As shown in these experiments, the LSA Layer and SFE bring 1.1% and 0.8% accuracy improvement respectively, illustrating the effectiveness of our design. We also observe that the region spatial encoder of LSA module improves the results, which shows the validity of the whole region information. The results also show that the max pooling combined with SDWs can select the optimal point based on its spatial distribution and achieve better effects.
|baseline + SFE||91.4%|
|baseline + LSA(w/o region spatial encoder)||91.5%|
|baseline + LSA(w/o max-pooling)||91.4%|
|baseline + LSA||91.7%|
|baseline + LSA + SFE (ours)||92.3%|
Sampling density : We test the robustness of our LSANet to sampling density by using 1024, 512, 256,128 and 64 points sampled on ModelNet40 dataset as input. Our LSANet is trained on ModelNet40 dataset using 1024 points. We use random input dropout in for a fair comparison. The test results are shown in Fig. 6. We compare our LSANet with PointNet [Qi et al.2017a] and PointNet++ [Qi et al.2017b]. We can see that as the number of points decreases, it becomes more and more difficult for the people to judge. But our LSANet performs well at different number of points.
Visualization of the SDWs: In Fig. 5, we randomly pick 512 representative points with their neighboring ones of an object in the test set of ModelNet40 [Wu et al.2015] dataset, and visualize the response of LSA Layer to these local regions before MLP in each channel (as discussed in Sec. 3.3). It is obvious to see that our SDWs obtain different preferences for directions in each channel. This module guarantees that our LSANet can effectively perceive fine-grained patterns by learning SDWs.
We further compare both space and time complexities with other methods, in which the classification network is used. Tab. 4 shows that our LSANet has proper parameters with fast inference time. In addition, our segmentation network involves fewer parameters than our classification network (see Tab. 5).

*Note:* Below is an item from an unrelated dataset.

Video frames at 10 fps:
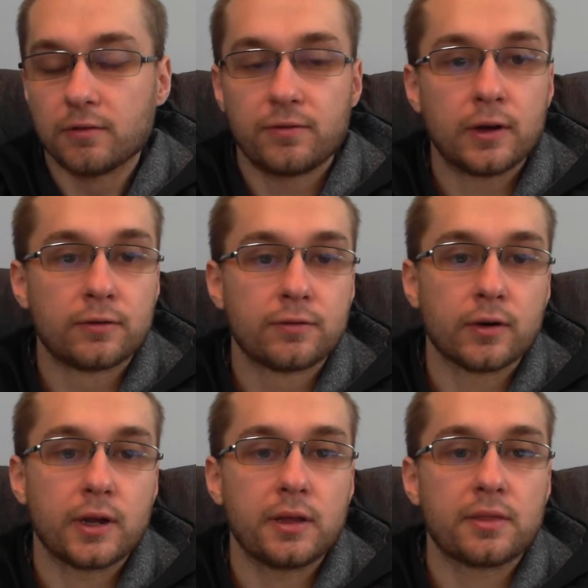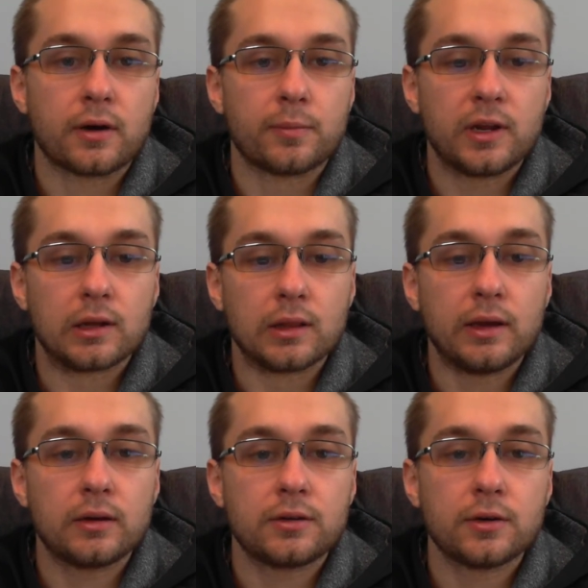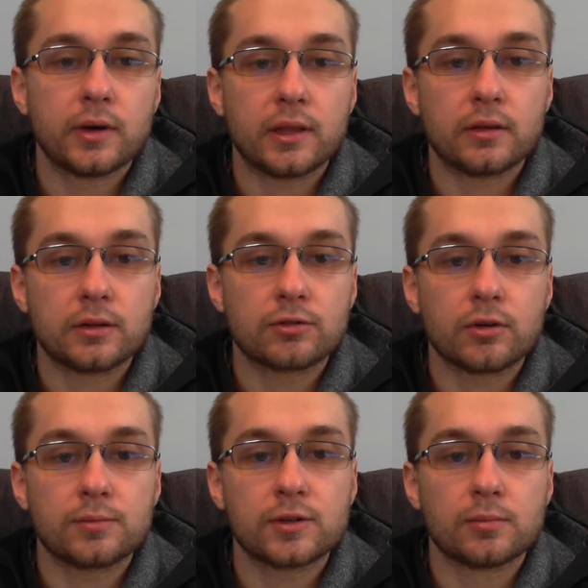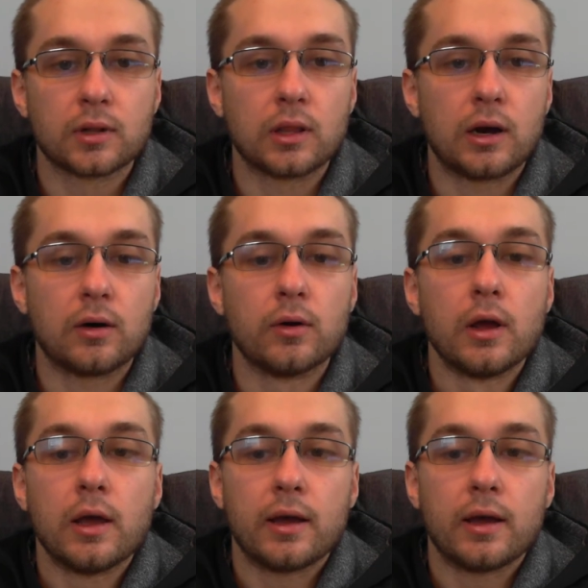Feel free. There'll be a link to it in the description below.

|PointNet++ (SSG) [Qi et al.2017b]||1.48M||0.027s|
|SpecGCN [Wang et al.2018]||2.05M||11.254s|
|SpiderCNN [Xu et al.2018]||5.84M||0.085s|
In this work, we propose a novel LSA Layer and LSANet. Based on such new design, our LSANet has more powerful spatial information extraction capabilities and provides on par or better results than state-of-the-art approaches on standard benchmarks for different 3D recognition tasks including object classification, part segmentation, and semantic segmentation. We also provide ablation experiments and visualizations to illustrate the effectiveness of our LSANet design.